## Brief
In the listing below, find each line that holds "Silent" and list it.

## Data extracts
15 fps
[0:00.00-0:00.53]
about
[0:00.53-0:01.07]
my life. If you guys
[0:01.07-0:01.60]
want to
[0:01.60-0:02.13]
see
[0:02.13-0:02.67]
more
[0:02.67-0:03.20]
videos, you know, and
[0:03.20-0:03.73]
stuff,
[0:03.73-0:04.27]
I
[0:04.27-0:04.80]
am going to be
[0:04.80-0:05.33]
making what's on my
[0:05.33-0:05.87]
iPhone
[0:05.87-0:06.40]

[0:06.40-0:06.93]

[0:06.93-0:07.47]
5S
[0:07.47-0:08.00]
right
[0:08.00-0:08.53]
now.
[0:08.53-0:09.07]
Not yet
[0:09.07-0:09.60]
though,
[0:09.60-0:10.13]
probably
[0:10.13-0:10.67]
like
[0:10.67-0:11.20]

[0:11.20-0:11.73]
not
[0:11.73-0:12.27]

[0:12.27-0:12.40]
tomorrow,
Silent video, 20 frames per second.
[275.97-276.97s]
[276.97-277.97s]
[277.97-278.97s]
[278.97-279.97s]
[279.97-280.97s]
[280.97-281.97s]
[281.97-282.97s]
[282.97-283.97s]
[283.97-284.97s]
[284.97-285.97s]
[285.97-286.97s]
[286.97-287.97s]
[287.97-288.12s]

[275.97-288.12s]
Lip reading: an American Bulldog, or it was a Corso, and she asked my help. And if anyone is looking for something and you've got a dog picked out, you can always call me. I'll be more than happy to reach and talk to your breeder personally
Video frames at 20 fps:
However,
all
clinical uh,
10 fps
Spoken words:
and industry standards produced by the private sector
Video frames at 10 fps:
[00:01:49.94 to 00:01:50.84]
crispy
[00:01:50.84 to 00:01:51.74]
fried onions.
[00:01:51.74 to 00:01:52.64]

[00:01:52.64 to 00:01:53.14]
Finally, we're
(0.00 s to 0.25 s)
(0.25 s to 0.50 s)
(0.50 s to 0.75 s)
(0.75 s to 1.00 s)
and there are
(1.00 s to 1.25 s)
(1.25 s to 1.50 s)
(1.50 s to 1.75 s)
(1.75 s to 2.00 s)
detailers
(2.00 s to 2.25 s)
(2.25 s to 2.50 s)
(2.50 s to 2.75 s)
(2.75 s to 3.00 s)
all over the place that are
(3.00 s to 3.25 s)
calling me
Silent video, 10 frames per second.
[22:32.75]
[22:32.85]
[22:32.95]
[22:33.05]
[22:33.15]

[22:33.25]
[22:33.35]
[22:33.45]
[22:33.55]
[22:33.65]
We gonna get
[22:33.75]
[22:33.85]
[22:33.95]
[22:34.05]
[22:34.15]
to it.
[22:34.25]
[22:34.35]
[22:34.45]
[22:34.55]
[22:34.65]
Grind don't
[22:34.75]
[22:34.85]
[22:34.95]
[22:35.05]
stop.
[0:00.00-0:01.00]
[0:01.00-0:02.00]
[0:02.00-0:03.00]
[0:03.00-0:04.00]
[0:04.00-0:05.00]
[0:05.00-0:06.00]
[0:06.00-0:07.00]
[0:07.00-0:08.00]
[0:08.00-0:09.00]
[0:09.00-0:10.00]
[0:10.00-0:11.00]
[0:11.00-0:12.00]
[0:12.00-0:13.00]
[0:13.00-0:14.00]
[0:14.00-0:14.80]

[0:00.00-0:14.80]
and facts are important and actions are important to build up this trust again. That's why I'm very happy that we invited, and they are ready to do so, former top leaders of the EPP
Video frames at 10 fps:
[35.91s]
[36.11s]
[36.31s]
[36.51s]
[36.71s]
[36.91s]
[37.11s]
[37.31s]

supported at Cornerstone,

## Solution to the problem
Silent video, 20 frames per second.
Silent video, 10 frames per second.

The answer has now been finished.